┌──

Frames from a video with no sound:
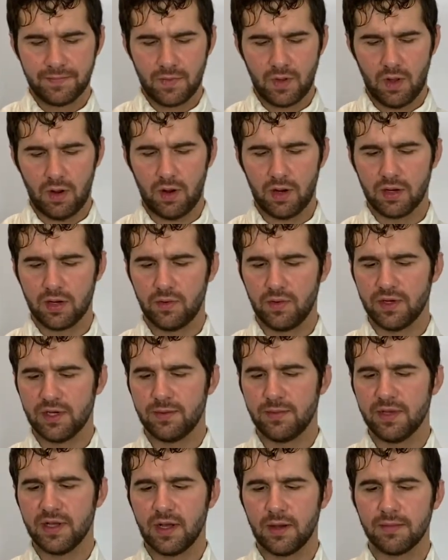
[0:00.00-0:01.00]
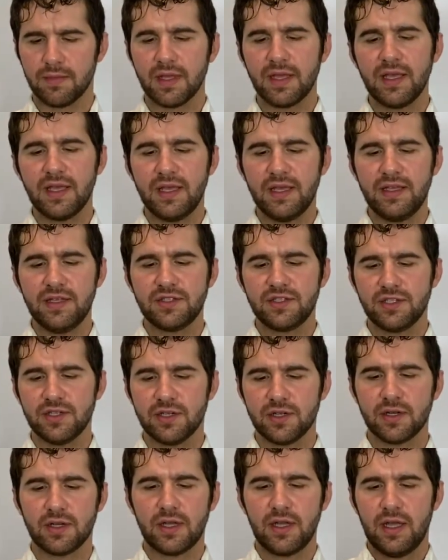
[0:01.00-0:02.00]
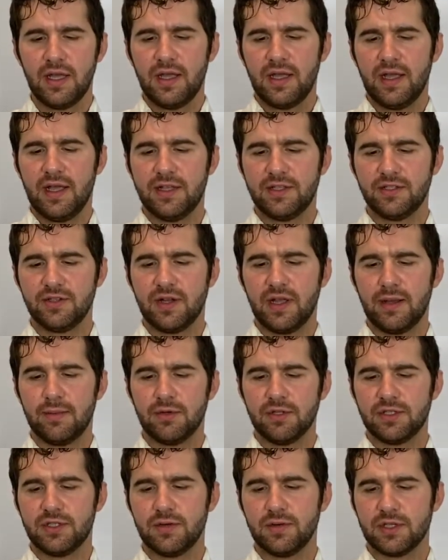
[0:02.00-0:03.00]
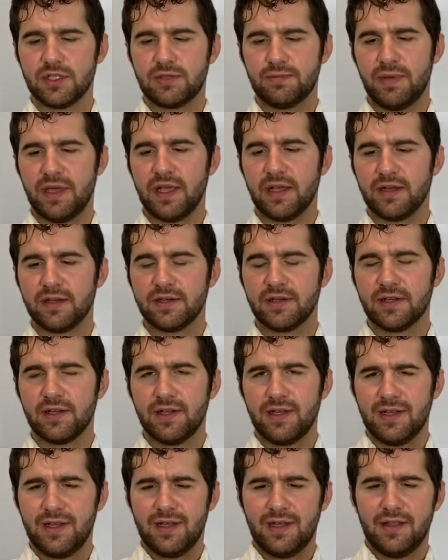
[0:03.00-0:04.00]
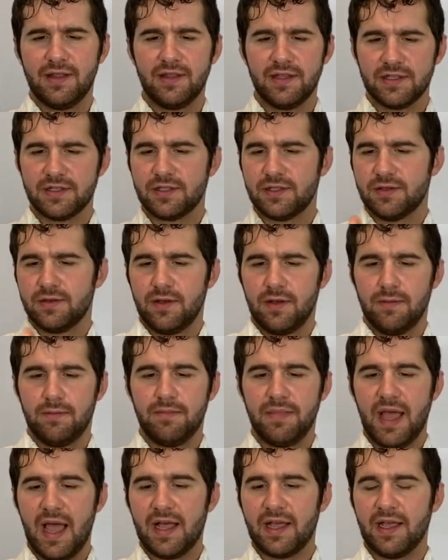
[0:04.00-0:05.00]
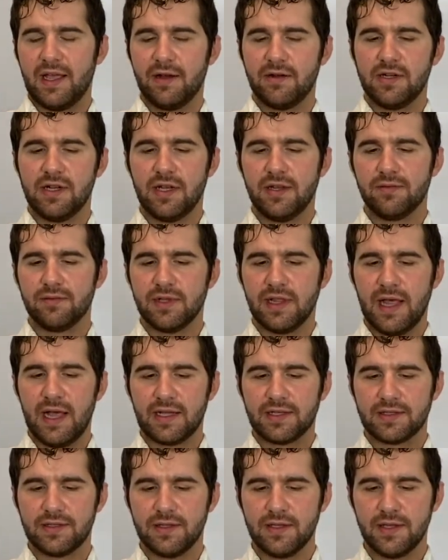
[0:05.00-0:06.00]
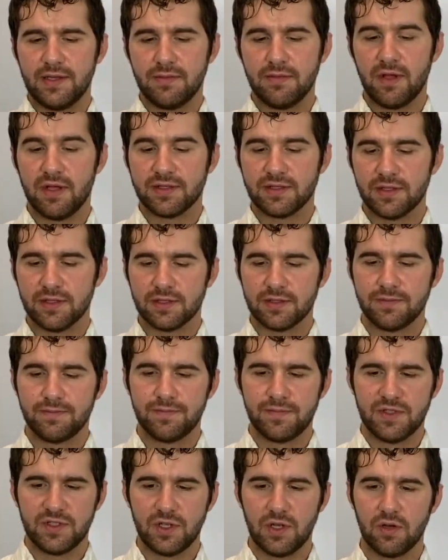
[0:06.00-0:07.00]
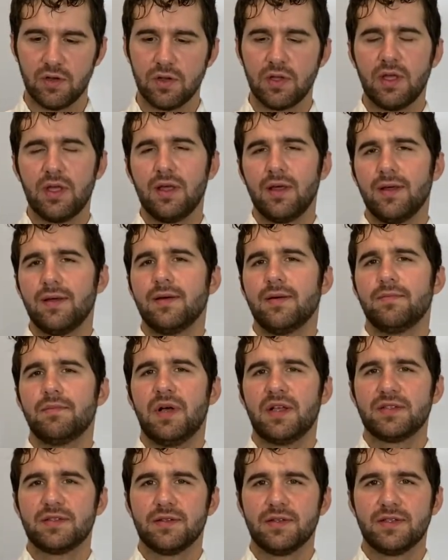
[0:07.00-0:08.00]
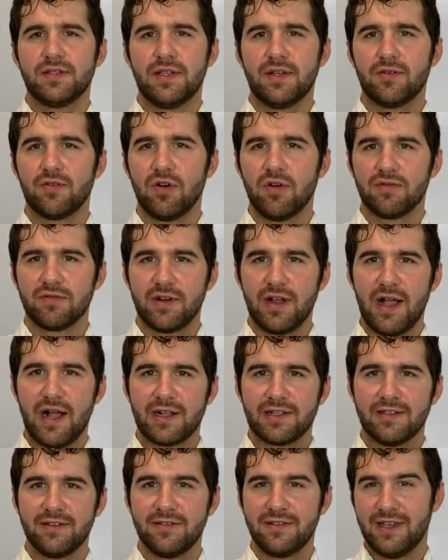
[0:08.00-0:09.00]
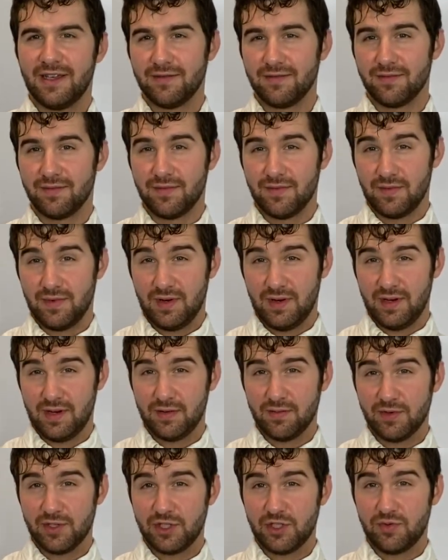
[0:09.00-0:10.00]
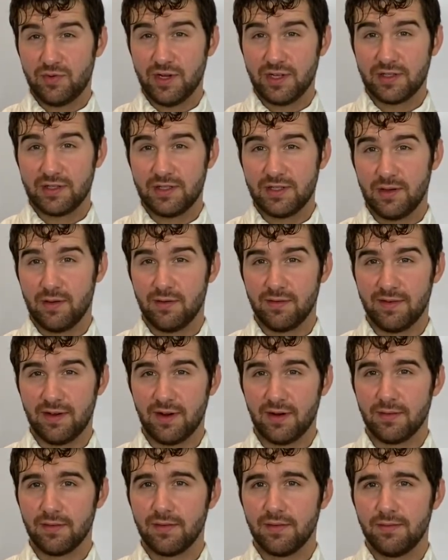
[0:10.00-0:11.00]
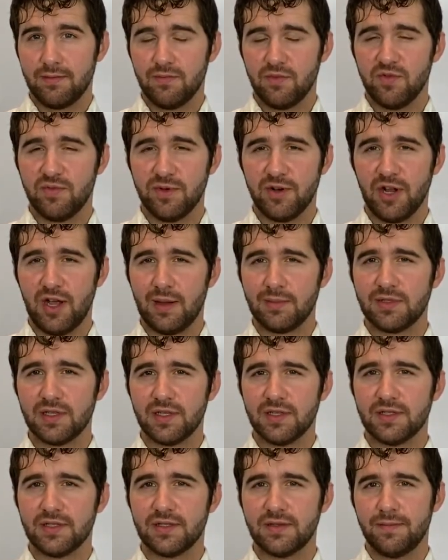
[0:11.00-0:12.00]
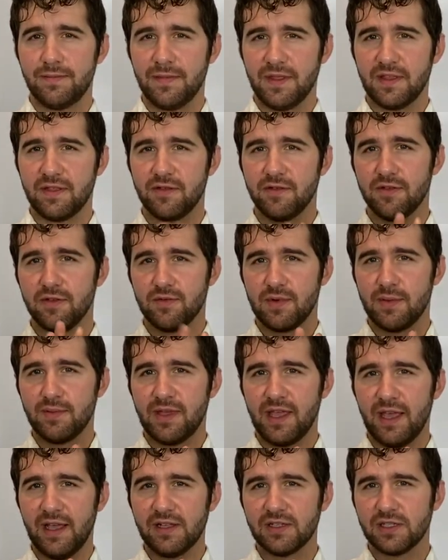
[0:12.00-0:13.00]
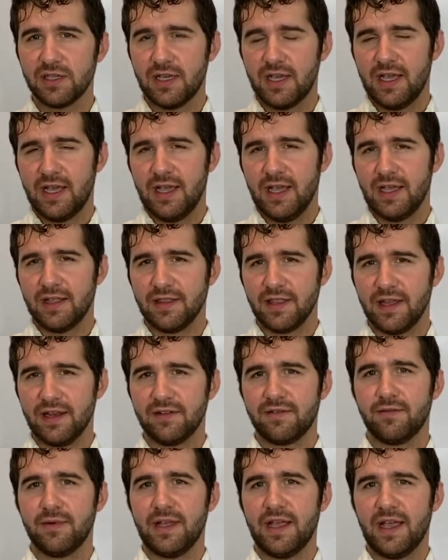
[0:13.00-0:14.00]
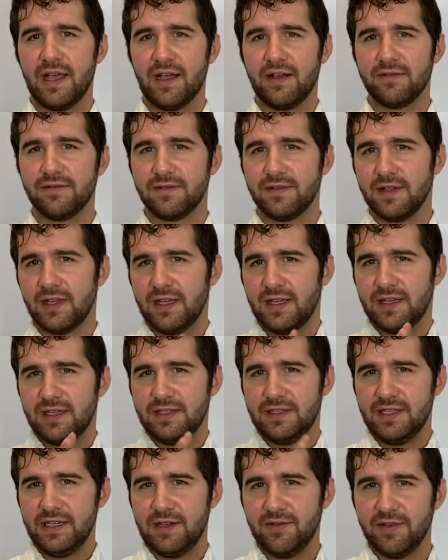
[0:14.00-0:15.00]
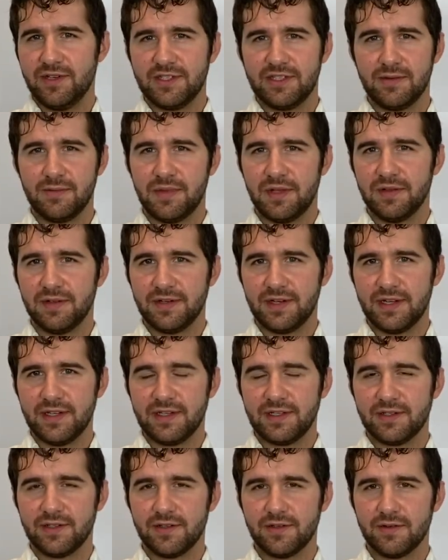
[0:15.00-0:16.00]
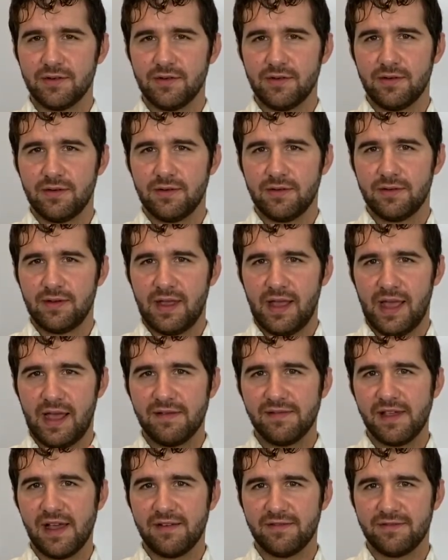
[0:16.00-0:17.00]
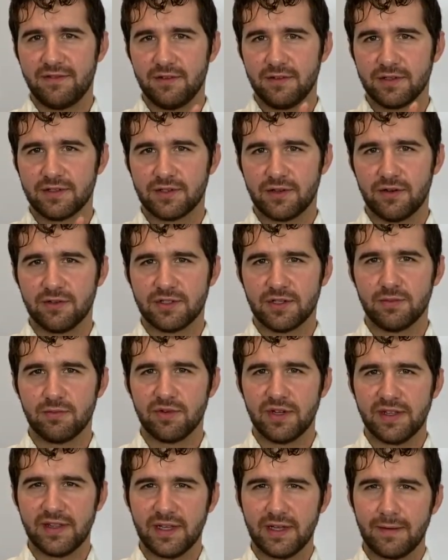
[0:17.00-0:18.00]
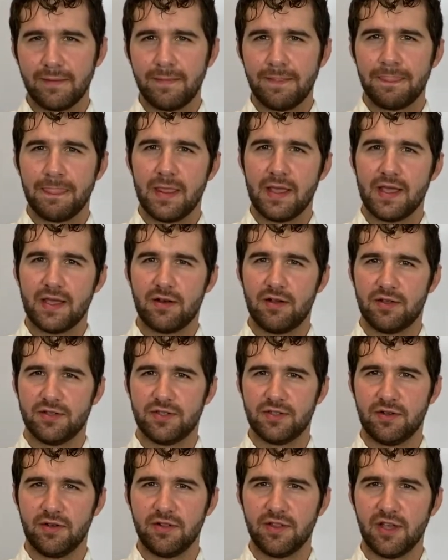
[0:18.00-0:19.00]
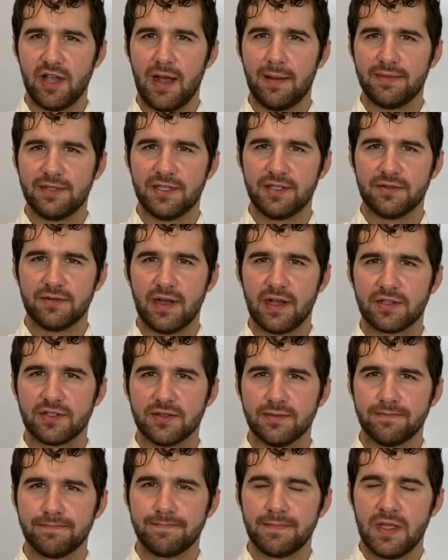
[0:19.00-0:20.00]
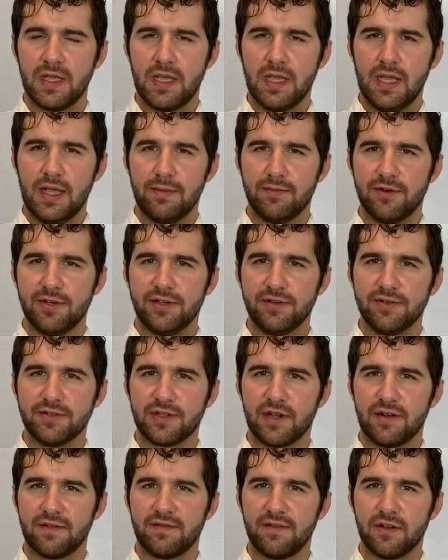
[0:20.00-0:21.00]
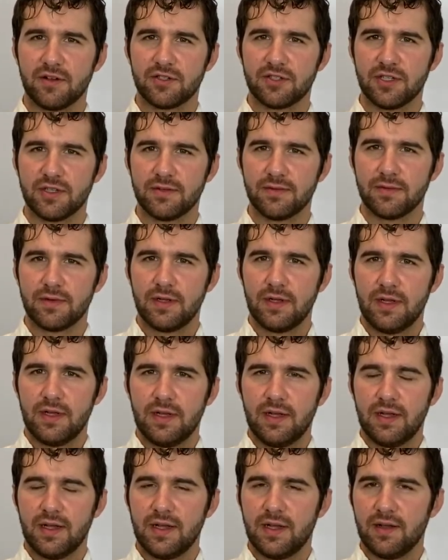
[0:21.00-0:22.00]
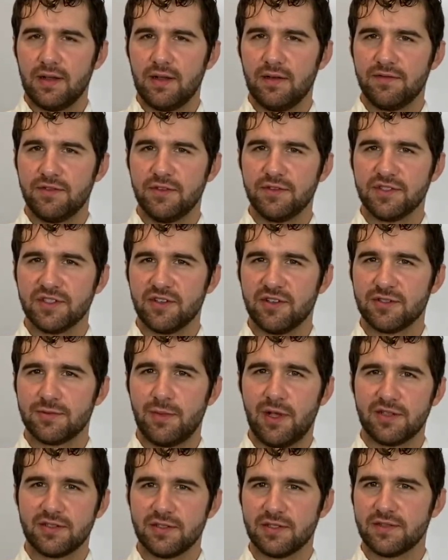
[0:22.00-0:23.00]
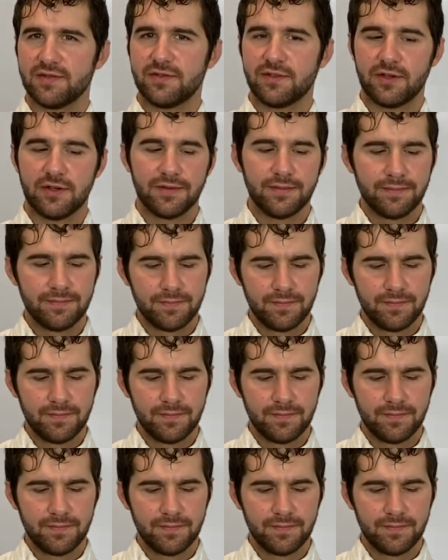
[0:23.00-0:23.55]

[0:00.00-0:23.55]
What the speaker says: are going to become easier as you're able to expand this back area and relax the muscles. So muscles that are overactive can restrict some of our movement options in through the rib cage, and then if we have decreased ability to have that full excursion of breathing, it can also go the opposite direction and reduce our function of using those muscles for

└──

- _Problem details_: For every line above, produce an exact transcription that omits the images.

- _Worked solution_:
Frames from a video with no sound:
[0:00.00-0:01.00]
[0:01.00-0:02.00]
[0:02.00-0:03.00]
[0:03.00-0:04.00]
[0:04.00-0:05.00]
[0:05.00-0:06.00]
[0:06.00-0:07.00]
[0:07.00-0:08.00]
[0:08.00-0:09.00]
[0:09.00-0:10.00]
[0:10.00-0:11.00]
[0:11.00-0:12.00]
[0:12.00-0:13.00]
[0:13.00-0:14.00]
[0:14.00-0:15.00]
[0:15.00-0:16.00]
[0:16.00-0:17.00]
[0:17.00-0:18.00]
[0:18.00-0:19.00]
[0:19.00-0:20.00]
[0:20.00-0:21.00]
[0:21.00-0:22.00]
[0:22.00-0:23.00]
[0:23.00-0:23.55]

[0:00.00-0:23.55]
What the speaker says: are going to become easier as you're able to expand this back area and relax the muscles. So muscles that are overactive can restrict some of our movement options in through the rib cage, and then if we have decreased ability to have that full excursion of breathing, it can also go the opposite direction and reduce our function of using those muscles for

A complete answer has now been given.